The data will be streaming into the SC09 showroom in Portland, Ore., from three DOE sites — the Argonne Leadership Computing Facility (ACLF), the National Energy Research Scientific Computing Center (NERSC) at the Lawrence Berkeley National Laboratory (Berkeley Lab) and LLNL — carried by DOE's Energy Sciences Network (ESnet).
Once the data arrives at its destination in the University of Utah's SC09 booth, it will be stored on disks provided by DataDirect Networks Inc., processed in real time with Climate Data Analysis Tools and the Visualization Streams for Ultimate Scalability (ViSUS) visualization tool, and then publicly displayed along with graphs depicting the demo's transfer rates. Researchers from DOE's Visualization and Analytics Center for Enabling Technologies (VACET), who contributed to the development of ViSUS, will be on hand to help with visualizing the climate data.
Information about the transfer throughput will be captured regularly with monitoring software called NetLogger, which will be running at the three DOE sites and in the University of Utah's booth. NetLogger was developed and is maintained by collaborators in DOE's Center for Enabling Distributed Petascale Science (CEDPS), who are providing the key middleware for this bandwidth competition.
Why Climate?
The idea to transfer climate data as part of this challenge came from researchers at the Argonne National Laboratory (ANL), who are leading this multi-lab effort. The data comes from the World Climate Research Program Coupled Model Intercomparison Project, Phase 3 which currently stores more than 35 terabytes of data at LLNL. The data is accessed by more than 3,000 users worldwide via the Earth System Grid (ESG), the leading infrastructure for accessing and distributing climate model data. ESG is funded through DOE's Scientific Discovery through Advanced Computing (SciDAC) program, with support from the offices of Advanced Scientific Computing Research and Biological and Environmental Research.

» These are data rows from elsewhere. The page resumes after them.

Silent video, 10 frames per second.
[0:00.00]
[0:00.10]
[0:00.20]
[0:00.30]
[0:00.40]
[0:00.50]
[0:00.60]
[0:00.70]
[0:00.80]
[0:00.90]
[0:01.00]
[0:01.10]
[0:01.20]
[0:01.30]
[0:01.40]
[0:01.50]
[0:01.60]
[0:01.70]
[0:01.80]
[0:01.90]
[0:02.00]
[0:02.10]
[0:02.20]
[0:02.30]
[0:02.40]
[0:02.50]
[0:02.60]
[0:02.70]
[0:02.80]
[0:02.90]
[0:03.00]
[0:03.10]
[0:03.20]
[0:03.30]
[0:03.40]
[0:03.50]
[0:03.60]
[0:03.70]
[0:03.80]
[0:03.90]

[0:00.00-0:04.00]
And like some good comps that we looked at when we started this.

"Climate is a discipline that is highly collaborative, and its datasets are distributed across the globe. Moreover, the climate community practices bulk transfers, so it benefits from the tools that we wanted to highlight in this challenge," said Rajkumar Kettimuthu, a staff scientist at ANL and technical lead of this bandwidth challenge entry.
"An interesting feature of climate data is that the actual file size is not very large compared to that of other sciences. Climate researchers, however, need to move hundreds or thousands of files in a single transfer, so the volume of data that is moving across the network is massive. This is what we mean by bulk transfers," explained Alex Sim, a member of the Berkeley Lab's Scientific Data Management Group. Sim leads a project called Climate 100, which seeks to help the research community effectively use emerging 100-gigabit-per-second networks.

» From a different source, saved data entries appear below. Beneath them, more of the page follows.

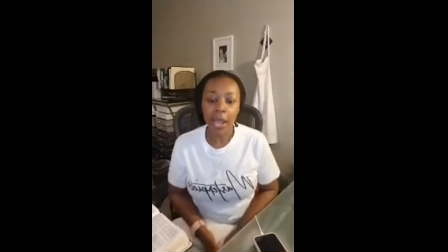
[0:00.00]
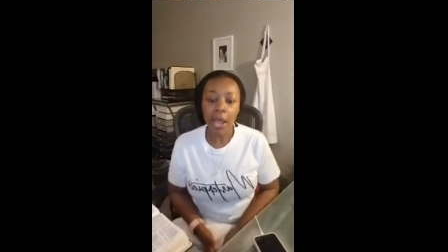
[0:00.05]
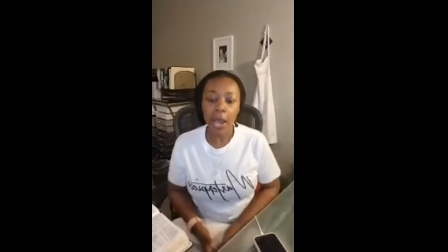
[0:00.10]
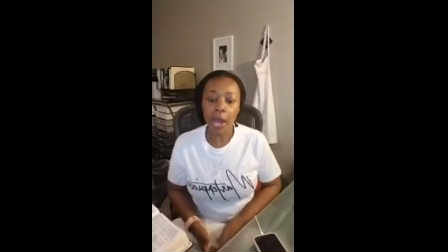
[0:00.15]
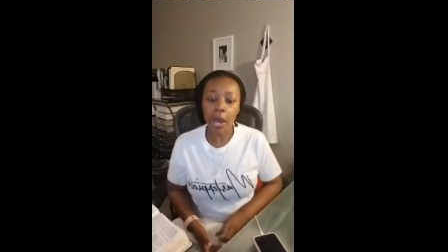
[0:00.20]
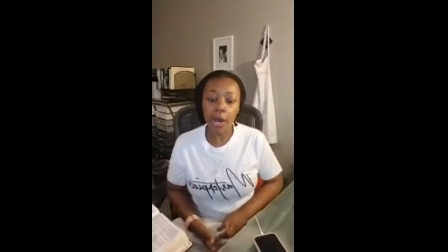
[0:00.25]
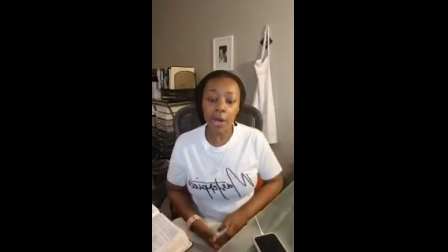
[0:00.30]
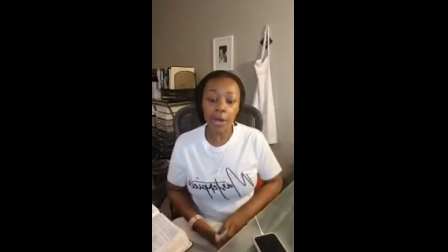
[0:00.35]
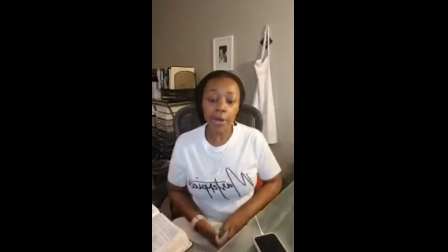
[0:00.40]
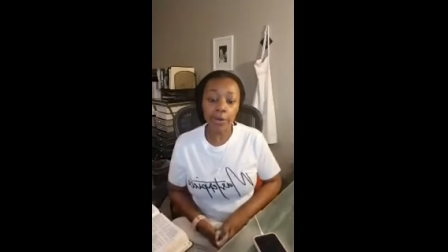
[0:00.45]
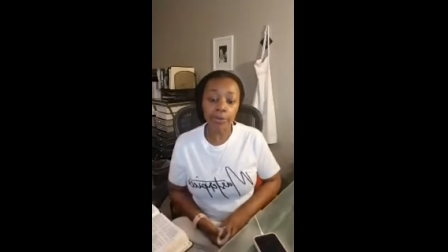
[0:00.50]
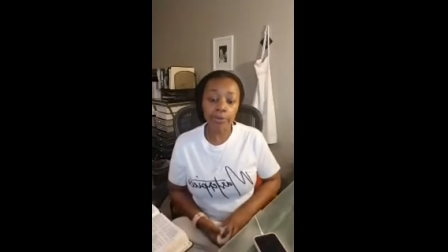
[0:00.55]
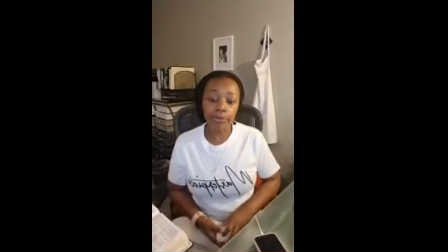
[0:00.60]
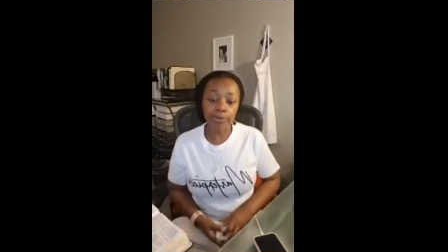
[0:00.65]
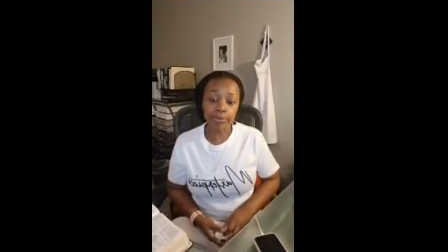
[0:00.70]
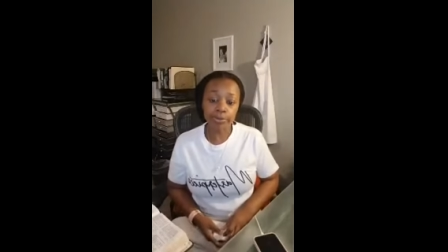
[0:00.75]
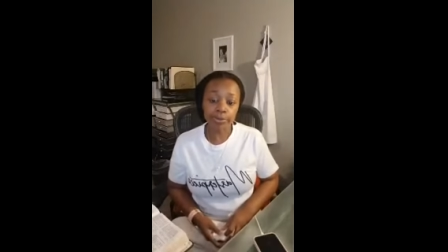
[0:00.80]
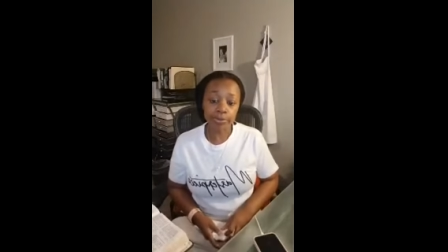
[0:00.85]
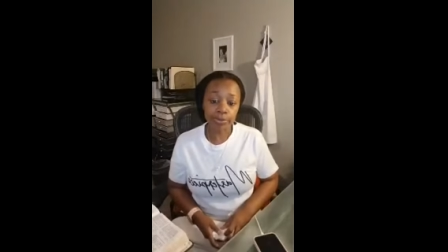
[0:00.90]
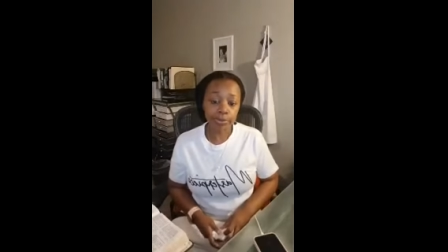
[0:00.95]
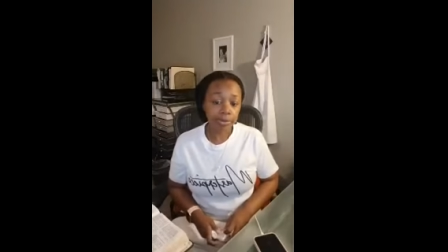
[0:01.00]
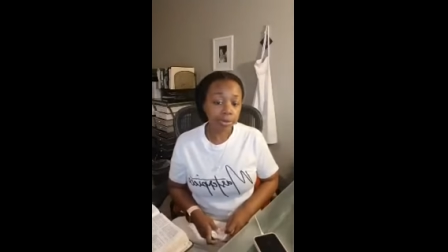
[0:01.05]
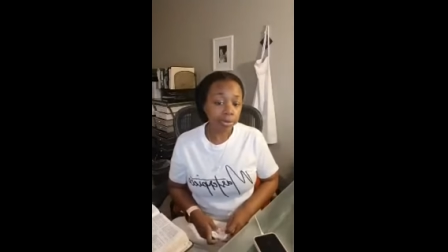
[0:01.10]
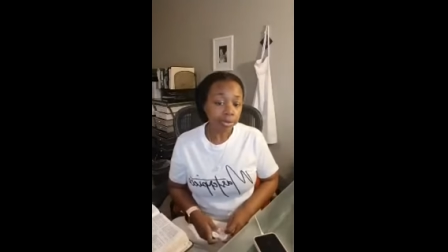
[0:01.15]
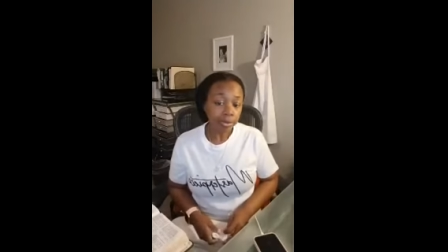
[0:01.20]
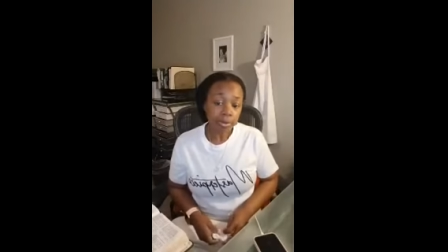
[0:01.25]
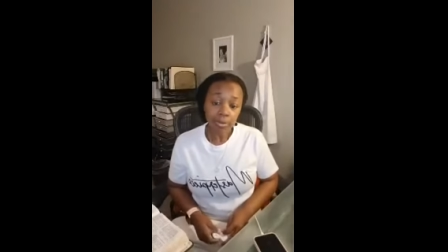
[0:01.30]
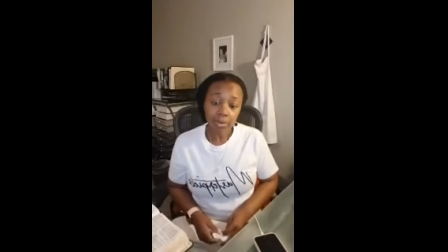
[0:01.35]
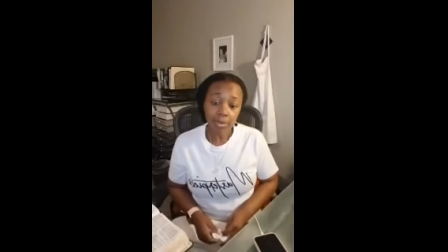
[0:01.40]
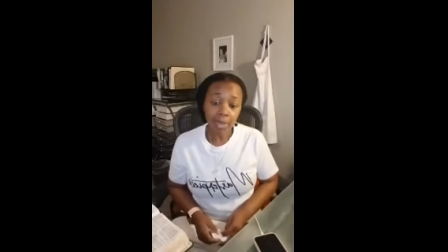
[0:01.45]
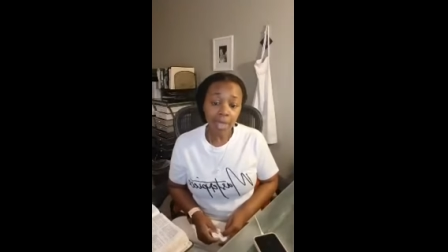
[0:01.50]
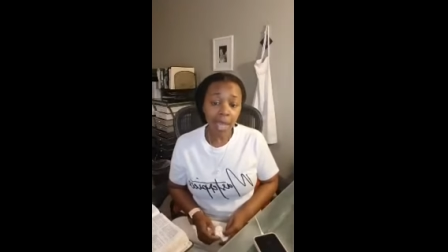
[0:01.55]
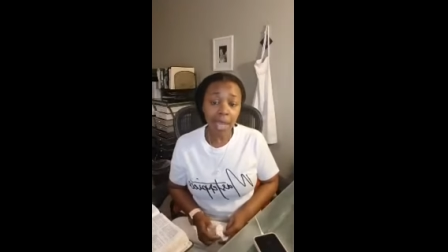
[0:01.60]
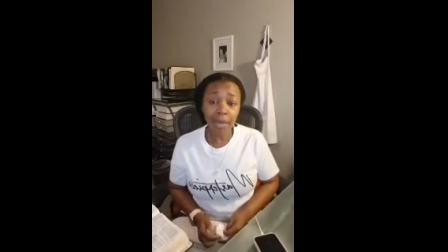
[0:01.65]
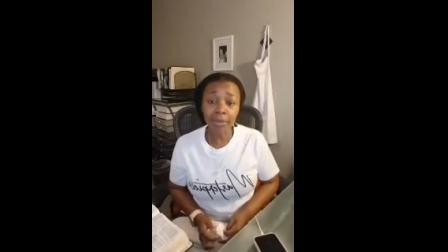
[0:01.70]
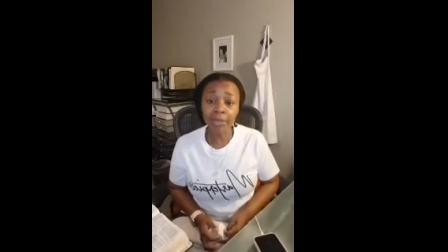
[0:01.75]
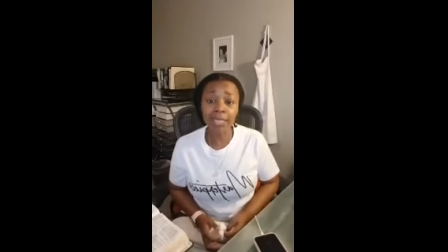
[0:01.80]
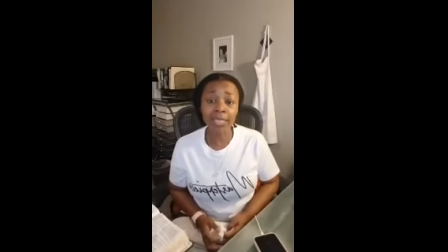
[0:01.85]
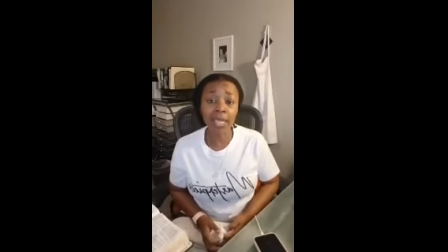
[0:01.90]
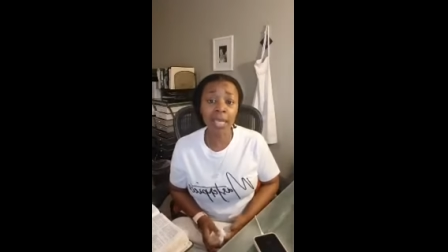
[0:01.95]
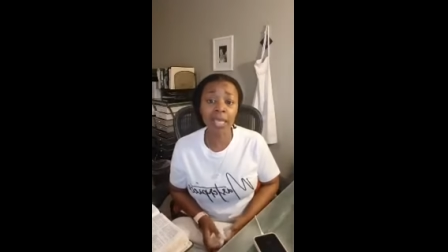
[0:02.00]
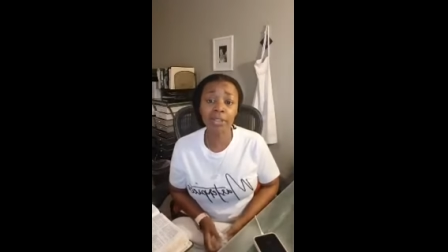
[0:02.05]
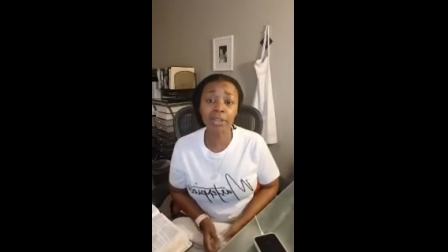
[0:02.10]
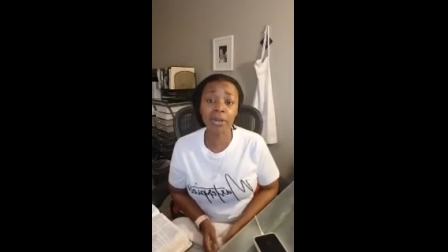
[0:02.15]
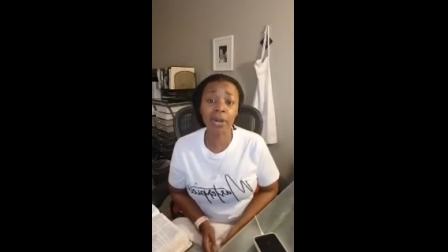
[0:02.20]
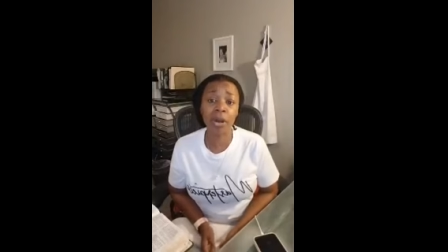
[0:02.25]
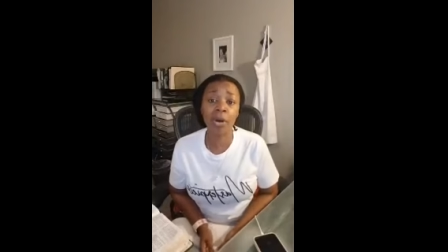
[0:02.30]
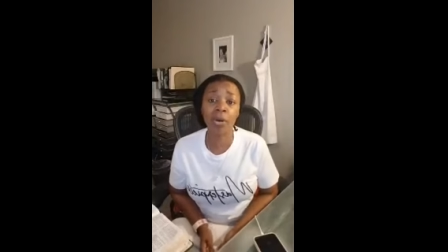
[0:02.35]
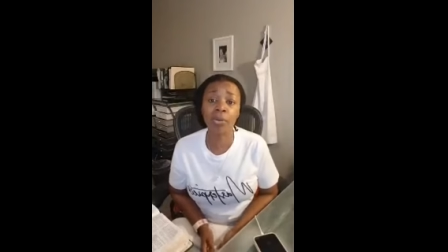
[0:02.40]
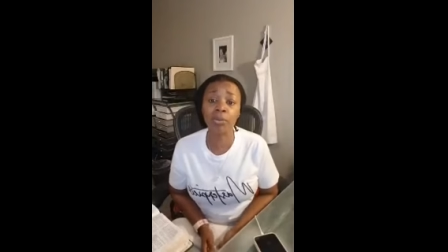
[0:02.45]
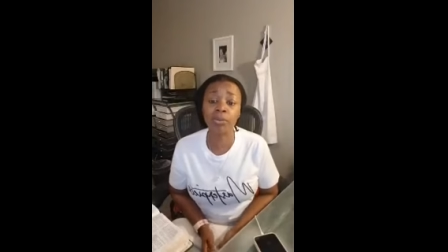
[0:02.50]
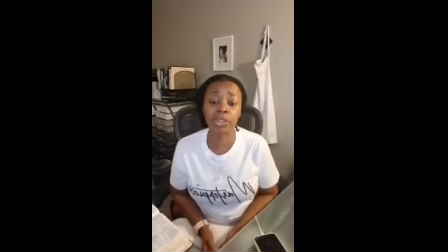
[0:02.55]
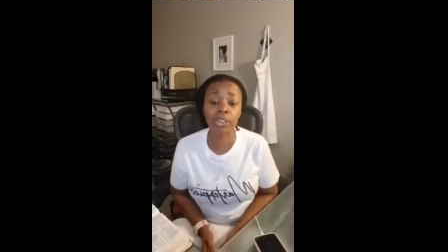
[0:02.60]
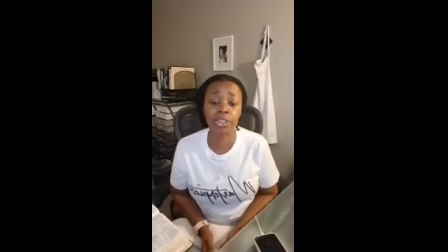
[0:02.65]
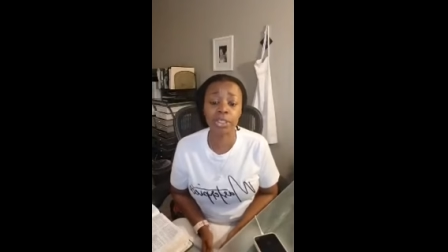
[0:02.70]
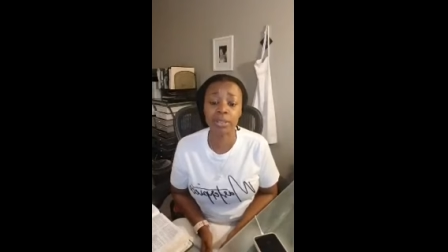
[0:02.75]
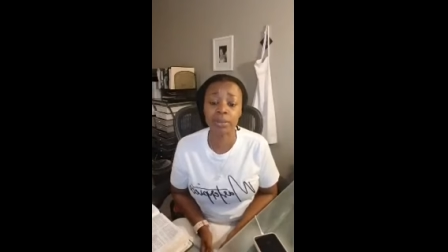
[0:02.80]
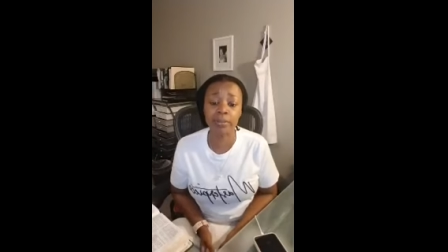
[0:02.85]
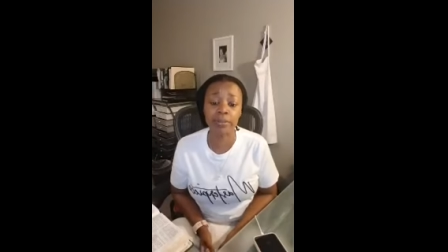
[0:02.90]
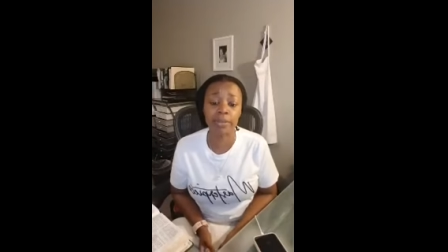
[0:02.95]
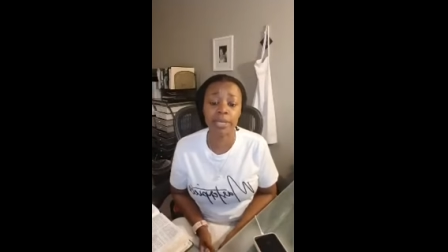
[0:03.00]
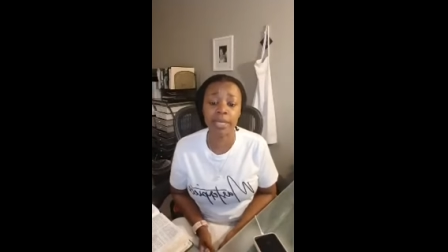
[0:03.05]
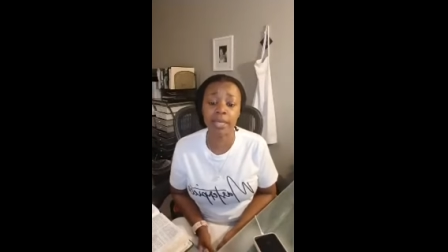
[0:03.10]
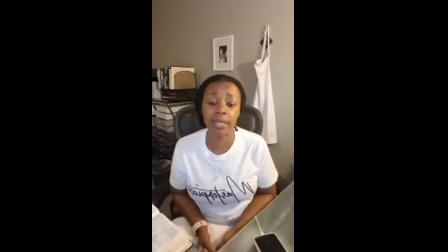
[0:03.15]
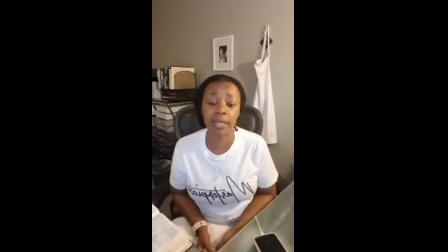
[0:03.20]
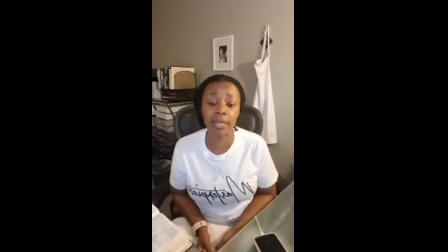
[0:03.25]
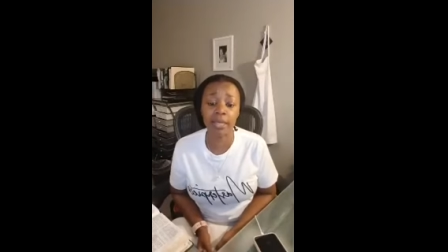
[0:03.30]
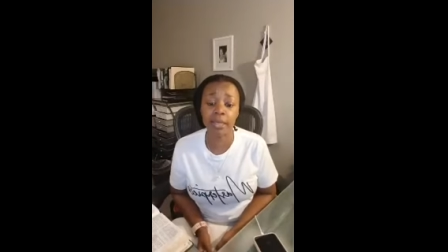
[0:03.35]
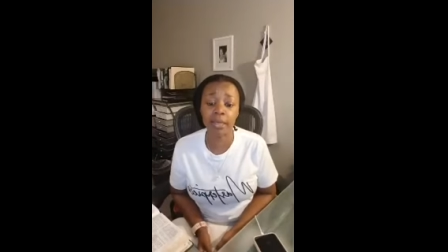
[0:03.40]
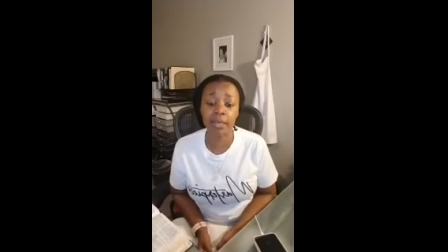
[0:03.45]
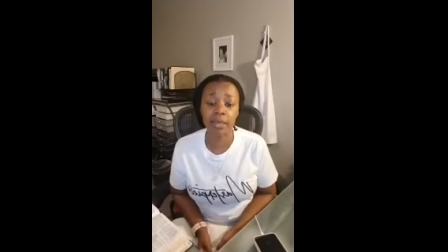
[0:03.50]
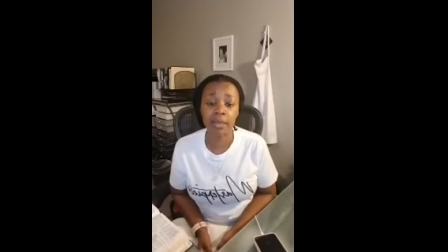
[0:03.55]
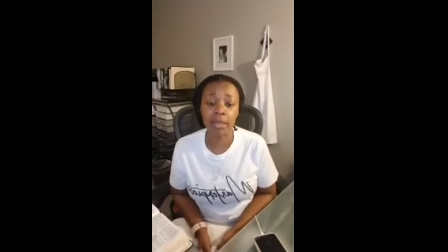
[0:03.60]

I was saying your hope shouldn't be,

The Right Tools and Network
According to Kettimuthu, the transfers typically initiated by the climate community can be between a client and a server or between two remote servers initiated by the user from a third machine. He explained that GridFTP is an ideal tool for these types of transfers because it offers high bandwidth, built-in security and a host of other functionalities. Unfortunately, most of the existing GridFTP client tools require the users to closely oversee the transfer or are difficult to operate. These difficulties inspired Argonne researchers to create an online hosted service, called Globus.org, for reliable, high-performance, fire-and-forget data transfers.
"With this hosted data-movement client, users can easily initiate a third-party data movement without the need to install, run, and monitor anything on their own systems. They get an e-mail when their transfer is completed," said Kettimuthu. In fact, software from Globus.org was used to replicate a portion of ESG data from NERSC to ALCF.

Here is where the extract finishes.